# DATASET:
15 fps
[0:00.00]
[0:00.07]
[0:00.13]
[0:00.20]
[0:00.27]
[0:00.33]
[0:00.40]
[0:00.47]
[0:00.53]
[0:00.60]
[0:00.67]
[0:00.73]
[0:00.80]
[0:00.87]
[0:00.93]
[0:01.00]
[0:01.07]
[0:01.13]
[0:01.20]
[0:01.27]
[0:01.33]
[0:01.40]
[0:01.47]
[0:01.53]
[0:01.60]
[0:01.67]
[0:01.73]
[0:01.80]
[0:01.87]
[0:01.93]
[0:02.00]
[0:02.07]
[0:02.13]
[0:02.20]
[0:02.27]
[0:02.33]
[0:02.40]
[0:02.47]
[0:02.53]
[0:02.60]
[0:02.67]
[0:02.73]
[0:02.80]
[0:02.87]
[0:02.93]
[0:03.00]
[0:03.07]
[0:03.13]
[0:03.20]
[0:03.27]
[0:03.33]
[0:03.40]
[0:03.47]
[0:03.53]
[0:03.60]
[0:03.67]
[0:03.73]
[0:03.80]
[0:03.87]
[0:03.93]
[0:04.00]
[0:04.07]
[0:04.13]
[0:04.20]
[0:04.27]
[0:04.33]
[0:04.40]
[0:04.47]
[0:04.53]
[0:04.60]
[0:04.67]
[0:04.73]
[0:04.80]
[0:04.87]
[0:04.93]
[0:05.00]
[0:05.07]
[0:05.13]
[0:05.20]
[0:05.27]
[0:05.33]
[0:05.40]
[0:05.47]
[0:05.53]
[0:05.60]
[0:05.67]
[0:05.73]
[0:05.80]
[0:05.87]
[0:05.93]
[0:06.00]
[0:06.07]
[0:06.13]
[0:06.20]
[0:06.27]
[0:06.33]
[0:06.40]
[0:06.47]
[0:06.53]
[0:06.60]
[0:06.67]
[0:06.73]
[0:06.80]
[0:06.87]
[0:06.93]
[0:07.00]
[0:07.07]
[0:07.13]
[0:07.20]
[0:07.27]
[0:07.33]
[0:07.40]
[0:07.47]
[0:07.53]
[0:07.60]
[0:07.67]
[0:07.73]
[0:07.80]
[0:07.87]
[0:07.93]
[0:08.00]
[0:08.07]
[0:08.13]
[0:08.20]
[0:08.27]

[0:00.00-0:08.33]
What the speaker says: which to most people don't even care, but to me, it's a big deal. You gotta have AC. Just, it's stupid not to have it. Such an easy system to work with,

# GOAL OF THE EXERCISE:
Each entry shown above should be copied out exactly.

# ANSWER SECTION:
15 fps
[0:00.00]
[0:00.07]
[0:00.13]
[0:00.20]
[0:00.27]
[0:00.33]
[0:00.40]
[0:00.47]
[0:00.53]
[0:00.60]
[0:00.67]
[0:00.73]
[0:00.80]
[0:00.87]
[0:00.93]
[0:01.00]
[0:01.07]
[0:01.13]
[0:01.20]
[0:01.27]
[0:01.33]
[0:01.40]
[0:01.47]
[0:01.53]
[0:01.60]
[0:01.67]
[0:01.73]
[0:01.80]
[0:01.87]
[0:01.93]
[0:02.00]
[0:02.07]
[0:02.13]
[0:02.20]
[0:02.27]
[0:02.33]
[0:02.40]
[0:02.47]
[0:02.53]
[0:02.60]
[0:02.67]
[0:02.73]
[0:02.80]
[0:02.87]
[0:02.93]
[0:03.00]
[0:03.07]
[0:03.13]
[0:03.20]
[0:03.27]
[0:03.33]
[0:03.40]
[0:03.47]
[0:03.53]
[0:03.60]
[0:03.67]
[0:03.73]
[0:03.80]
[0:03.87]
[0:03.93]
[0:04.00]
[0:04.07]
[0:04.13]
[0:04.20]
[0:04.27]
[0:04.33]
[0:04.40]
[0:04.47]
[0:04.53]
[0:04.60]
[0:04.67]
[0:04.73]
[0:04.80]
[0:04.87]
[0:04.93]
[0:05.00]
[0:05.07]
[0:05.13]
[0:05.20]
[0:05.27]
[0:05.33]
[0:05.40]
[0:05.47]
[0:05.53]
[0:05.60]
[0:05.67]
[0:05.73]
[0:05.80]
[0:05.87]
[0:05.93]
[0:06.00]
[0:06.07]
[0:06.13]
[0:06.20]
[0:06.27]
[0:06.33]
[0:06.40]
[0:06.47]
[0:06.53]
[0:06.60]
[0:06.67]
[0:06.73]
[0:06.80]
[0:06.87]
[0:06.93]
[0:07.00]
[0:07.07]
[0:07.13]
[0:07.20]
[0:07.27]
[0:07.33]
[0:07.40]
[0:07.47]
[0:07.53]
[0:07.60]
[0:07.67]
[0:07.73]
[0:07.80]
[0:07.87]
[0:07.93]
[0:08.00]
[0:08.07]
[0:08.13]
[0:08.20]
[0:08.27]

[0:00.00-0:08.33]
What the speaker says: which to most people don't even care, but to me, it's a big deal. You gotta have AC. Just, it's stupid not to have it. Such an easy system to work with,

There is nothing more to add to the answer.